Il mondo rom in tutto il suo fascino nel documentario di uno stezzanese
Lo stezzanese Paolo Bonfanti è autore e regista di Opre Roma, un film documentario che è un viaggio tra i rom in Italia, alla scoperta delle origini, della storia, dell’arte, della musica e della cultura di un popolo affascinante e sconosciuto, attraverso le testimonianze di chi ne fa parte. Si parla della cultura rom in generale ma anche di ciò che significa essere rom nella quotidianità della vita, con l’intento di far conoscere questa realtà non riducendola esclusivamente, come di solito accade, a problematica sociale e ad avvenimenti negativi. Il film si articola in due parti: una di natura prettamente storico-culturale che aiuta a comprendere le origini, la storia e la cultura; l'altra di tipo biografico, incentrata sulle testimonianze di vita di alcune persone rom, con cui si presentano sia storie di normalità, sia storie eccezionali. Nelle ultime settimane il regista ha girato l’Italia per presentare la sua opera ed è anche apparso in una tv locale.

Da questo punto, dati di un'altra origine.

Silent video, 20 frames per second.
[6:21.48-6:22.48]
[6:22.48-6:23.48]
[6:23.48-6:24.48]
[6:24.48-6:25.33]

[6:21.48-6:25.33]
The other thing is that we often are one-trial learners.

Paolo ha 45 anni, abita a Cenate Sopra anche se originario di Stezzano: «Nel corso degli anni ho sempre lavorato in ambito creativo, spaziando a 360 gradi. Ho cominciato come illustratore, poi grafico, designer, fino a quando ho preso in mano la cinepresa». Una famiglia normale: «Mia madre casalinga, mio padre dipendente del Comune di Bergamo. Però col senno di poi mi rendo conto di avere preso un po' di spirito creativo da lui, che dal 1998 non c'è più. Non l'ha mai manifestato come l'ho fatto io, anche per differenze generazionali, ma si differenziava. Aveva una forte curiosità verso i personaggi strani. Non era un artista ma aveva molti amici artisti. E io sono di natura curioso come lui, mi piace imbattermi in ciò che non conosco, come ho fatto per questo film».

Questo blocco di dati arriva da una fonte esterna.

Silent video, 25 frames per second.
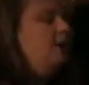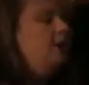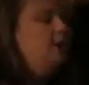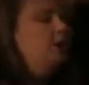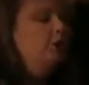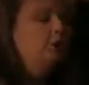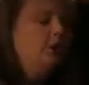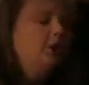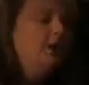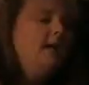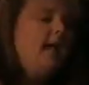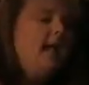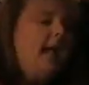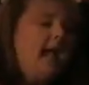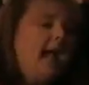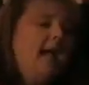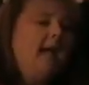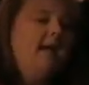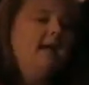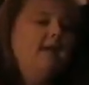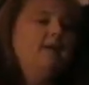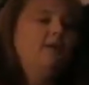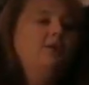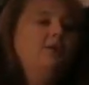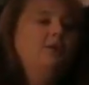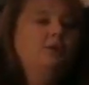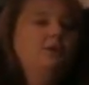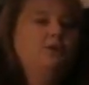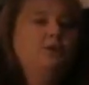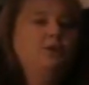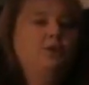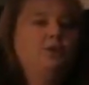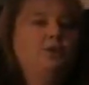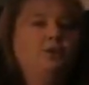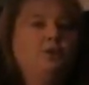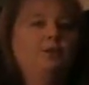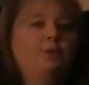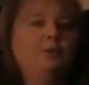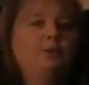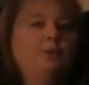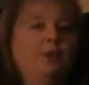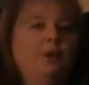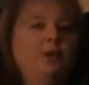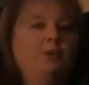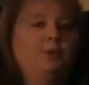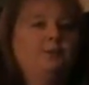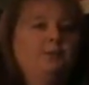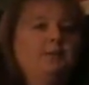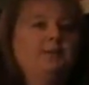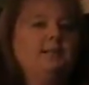look at your student
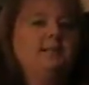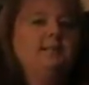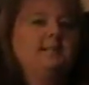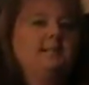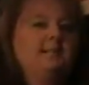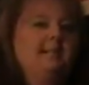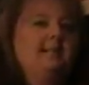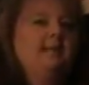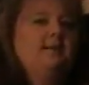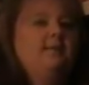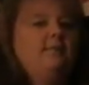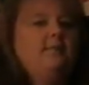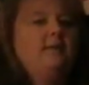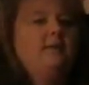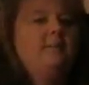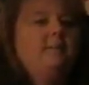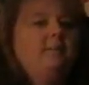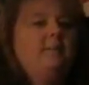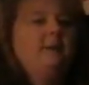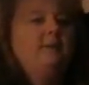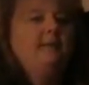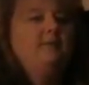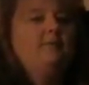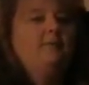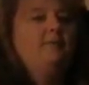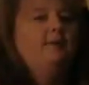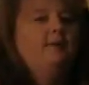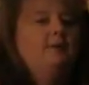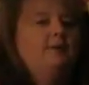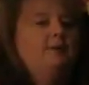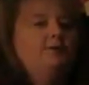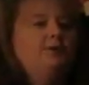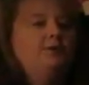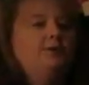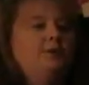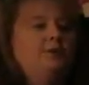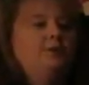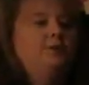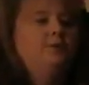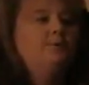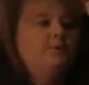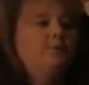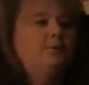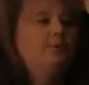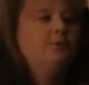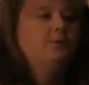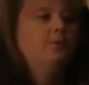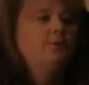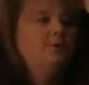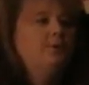loan, see if it benefits you
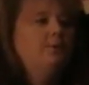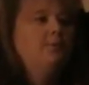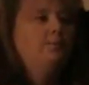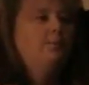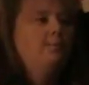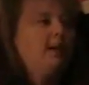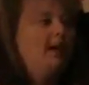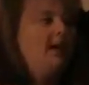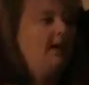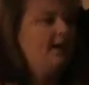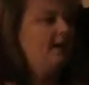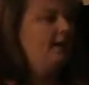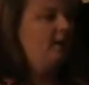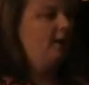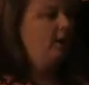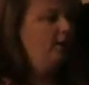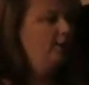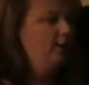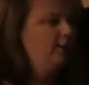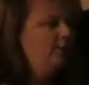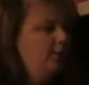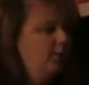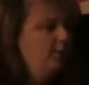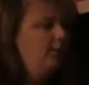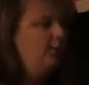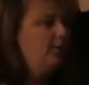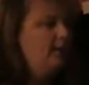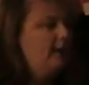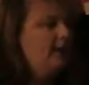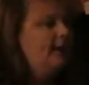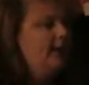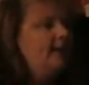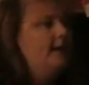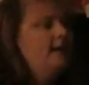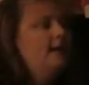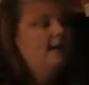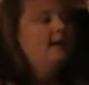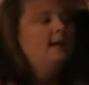to pay it off early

Chi sono i rom: «Vengono chiamati zingari in modo dispregiativo. Loro ci chiamano invece gagè, in modo parimenti dispregiativo. Non è vero che sono nomadi per scelta. Furono costretti ad abbandonare le loro terre mille anni fa, a causa di un conquistatore persiano che invase il nord dell'India. Possono essere anche rumeni, ma non di origine. Hanno compiuto un grande esodo attraverso l'impero persiano e quello bizantino, per approdare in Europa e poi in tutte le parti del mondo. Sono una comunità di circa 16 milioni di persone presenti in tutti i continenti. Altri 4 milioni sono rimasti in India col nome di Dom. In Italia sono solo 180mila ma si fa molto clamore».
Come ha fatto a conoscere questa realtà: «Nel 2004 ho incontrato mia moglie, che lavorava in un Cag a Celadina. Lì in via Rovelli c'era un campo rom di profughi del Kosovo, scappati dalla guerra dei Balcani. Mia moglie mi parlava molto spesso di questi ragazzi, in termini positivi, nonostante le difficoltà di relazione. Ne ho conosciuti alcuni anch'io e la curiosità è diventata troppo grande. Quando ho preso in mano la cinepresa mi sono accorto che il soggetto era già pronto».
Sui pregiudizi nei confronti di queste popolazioni: «Chiaramente certe comunità che vivono in situazioni al limite devono tentare degli espedienti. Ma i rom che delinquono sono una minima parte rispetto ai 180 mila che vivono in Italia». Sulla leggenda del furto di bambini: «Non esiste un caso passato in giudicato dalla magistratura».
Sul significato del titolo: «Non ha una traduzione letterale. È un'esortazione del tipo: su la testa rom! Un richiamo alla dignità». Nel film non si vedono né roulotte, né campi rom, o gonne lunghe e orecchini grandi: «Ho fatto queste scelte per sfatare l'immaginario comune. Faccio parlare le nuove generazioni, quelle che sono riuscite a realizzarsi e a raggiungere l'eccellenza. Tutti però hanno vissuto le difficoltà e l'emarginazione».
Come si sono posti nei confronti del regista: «Se fossi andato da loro da sconosciuto in un campo mi avrebbero guardato male, com'è normale. Ma queste sono persone colte e non hanno pregiudizi. Ne ho intervistati moltissimi. Ho impiegato due anni: prima di girare ho dovuto studiare e frequentare le persone».
Sulle preoccupazioni rispetto all'intolleranza: «Sono molto preoccupati, perché vengono sempre visti come zingari. Io stesso ho saggiato questa cosa e sono stato attaccato da molti, che non avevano nemmeno visto il film».
Si tratta di un'operazione totalmente a costo zero: «L'ho pagato io col mio tempo. È stato fatto con pochissimi mezzi e tantissima passione. Ho fatto partire una campagna di crowdfunding con obiettivo 10mila euro; ne ho raccolti 2500. Avrei dovuto rinunciare ma non potevo. Sono partito con la mia cinepresa e il mio zainetto».
Sono state fatte diverse proiezioni in giro per l'Italia: Cagliari, Torino, Milano, Genova, Siena. Una anche a Malmö in Svezia. È autoprodotto e autodistribuito, grazie al passaparola. A Milano è stato proiettato durante la Giornata della Memoria, dato che l'olocausto dei rom viene tendenzialmente dimenticato.